これは、平瀬ダムに沈んだ集落に架かっていた、木谷原橋の一部を移設したものです。
赤いアーチが印象的な木谷原橋は、上弦と下弦がそれぞれ弓(ボウ)と弦(ストリング)のような形状であることから、ボウストリングトラスと呼ばれる構造形式です。1890年代に70連ほど輸入されたドイツのハーコート社製ひとつで、この形状は現在ではほとんど採用されていません。
集落には1952年に移設されました。
老朽化が激しく、保存、移設が難しいことからダムの貯水を機会に撤去されましたが、日本に数橋しか残っていない貴重な橋であること、集落のシンボルであったことが考慮され、モニュメントとして残されることになりました。
「平瀬ダム記念モニュメント」石碑より引用
かつての木谷原橋の様子です。遠くからもよく目立つフォルムです。
平瀬ダム上流に位置する猿飛の石庭は、錦川と木谷川の合流地点から約500m続く景勝地で、永い年月をかけて水流に削られた岩肌が、庭園のように見えることからその名がつけられました。
この辺りは川筋が大きく弧を描いているため比較的流れが穏やかで、集落の子供たちの格好の遊び場になっていたそうです。

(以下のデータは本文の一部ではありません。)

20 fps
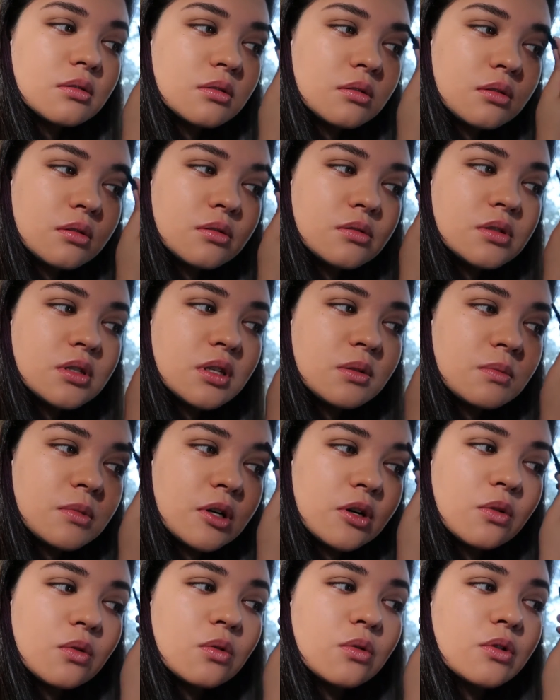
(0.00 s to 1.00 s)
Losing
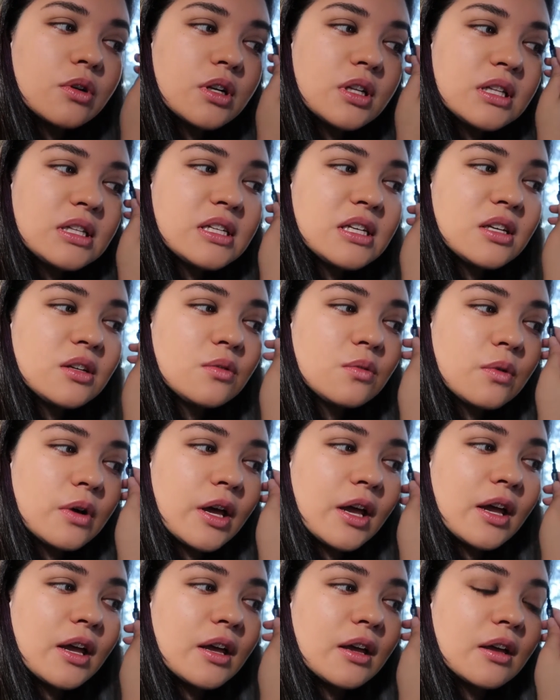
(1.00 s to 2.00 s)
my quarantine
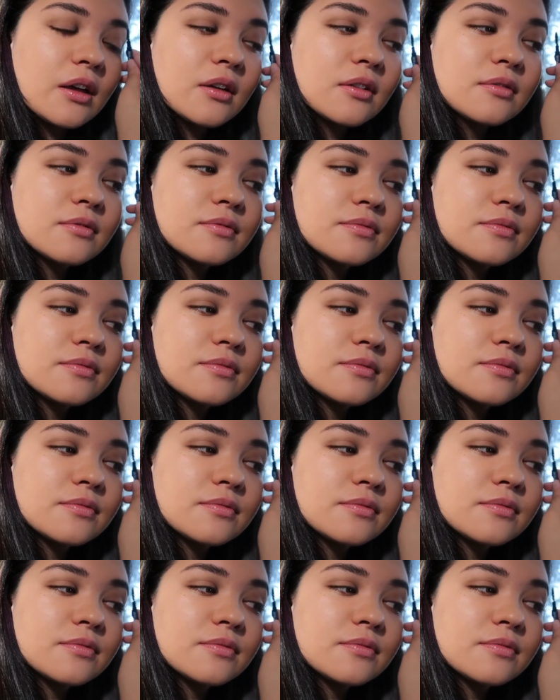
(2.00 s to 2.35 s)
weight.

残念ながら、現在は立ち入り禁止となっていますので、中に入ることはできません。
この360度画像は木谷川から100mほど下流の地点で撮影したものです。まるで切り出した石を階段状に積み上げているようですが、これは全て一枚の岩でできています。
なお、猿渡橋から遠景を望めます。
猿飛の石庭の全景です。なお、平瀬ダムのダム湖は、一般公募によって猿飛湖と名づけられました。
木谷原地区の景勝地は沈んでしまいましたが、その名は後世に受け継がれていきます。